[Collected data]
-*-

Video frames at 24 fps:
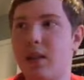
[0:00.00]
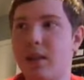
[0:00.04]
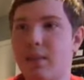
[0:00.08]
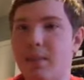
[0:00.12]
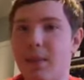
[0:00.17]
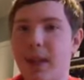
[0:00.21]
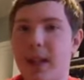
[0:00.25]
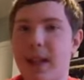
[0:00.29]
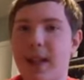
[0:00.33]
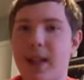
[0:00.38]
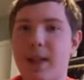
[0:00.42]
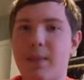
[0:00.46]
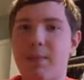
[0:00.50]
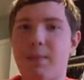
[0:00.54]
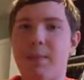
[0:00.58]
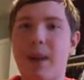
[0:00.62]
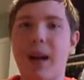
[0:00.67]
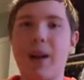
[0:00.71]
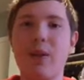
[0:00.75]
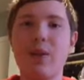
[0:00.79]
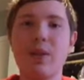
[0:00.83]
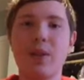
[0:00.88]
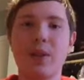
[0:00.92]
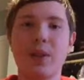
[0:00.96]
Because
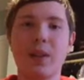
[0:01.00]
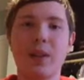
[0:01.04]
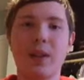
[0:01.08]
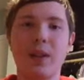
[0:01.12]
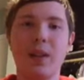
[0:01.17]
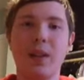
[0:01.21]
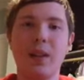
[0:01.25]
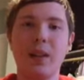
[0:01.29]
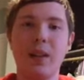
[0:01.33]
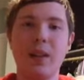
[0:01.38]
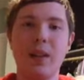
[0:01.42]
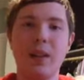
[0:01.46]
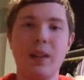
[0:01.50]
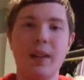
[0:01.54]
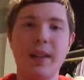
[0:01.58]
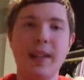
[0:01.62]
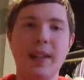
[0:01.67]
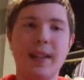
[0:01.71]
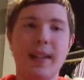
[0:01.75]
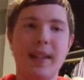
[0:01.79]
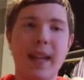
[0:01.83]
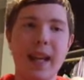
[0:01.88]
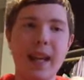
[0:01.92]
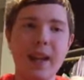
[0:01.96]
Bowser, because
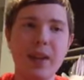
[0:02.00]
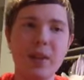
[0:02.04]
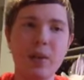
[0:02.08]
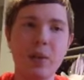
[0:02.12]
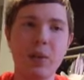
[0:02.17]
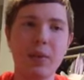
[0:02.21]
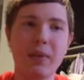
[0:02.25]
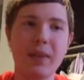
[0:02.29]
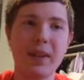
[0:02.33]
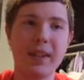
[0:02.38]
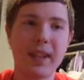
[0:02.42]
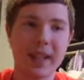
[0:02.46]
Ganondorf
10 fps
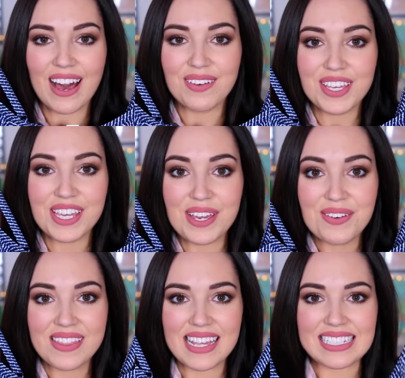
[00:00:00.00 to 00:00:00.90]
how
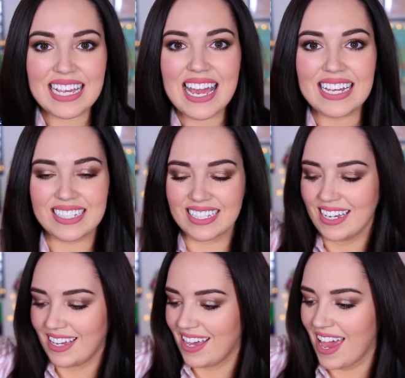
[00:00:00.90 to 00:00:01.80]
cute this is!
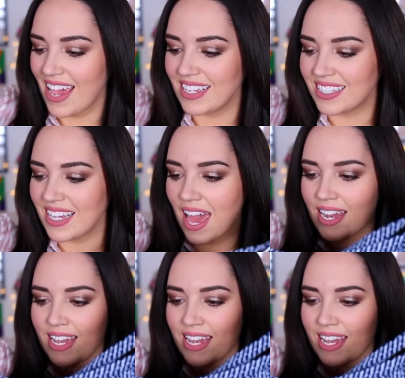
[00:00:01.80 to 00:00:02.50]
It's a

-*-

EXERCISE OBJECTIVE
Copy the records above exactly, omitting every picture.

REPLY
Video frames at 24 fps:
[0:00.00]
[0:00.04]
[0:00.08]
[0:00.12]
[0:00.17]
[0:00.21]
[0:00.25]
[0:00.29]
[0:00.33]
[0:00.38]
[0:00.42]
[0:00.46]
[0:00.50]
[0:00.54]
[0:00.58]
[0:00.62]
[0:00.67]
[0:00.71]
[0:00.75]
[0:00.79]
[0:00.83]
[0:00.88]
[0:00.92]
[0:00.96]
Because
[0:01.00]
[0:01.04]
[0:01.08]
[0:01.12]
[0:01.17]
[0:01.21]
[0:01.25]
[0:01.29]
[0:01.33]
[0:01.38]
[0:01.42]
[0:01.46]
[0:01.50]
[0:01.54]
[0:01.58]
[0:01.62]
[0:01.67]
[0:01.71]
[0:01.75]
[0:01.79]
[0:01.83]
[0:01.88]
[0:01.92]
[0:01.96]
Bowser, because
[0:02.00]
[0:02.04]
[0:02.08]
[0:02.12]
[0:02.17]
[0:02.21]
[0:02.25]
[0:02.29]
[0:02.33]
[0:02.38]
[0:02.42]
[0:02.46]
Ganondorf
10 fps
[00:00:00.00 to 00:00:00.90]
how
[00:00:00.90 to 00:00:01.80]
cute this is!
[00:00:01.80 to 00:00:02.50]
It's a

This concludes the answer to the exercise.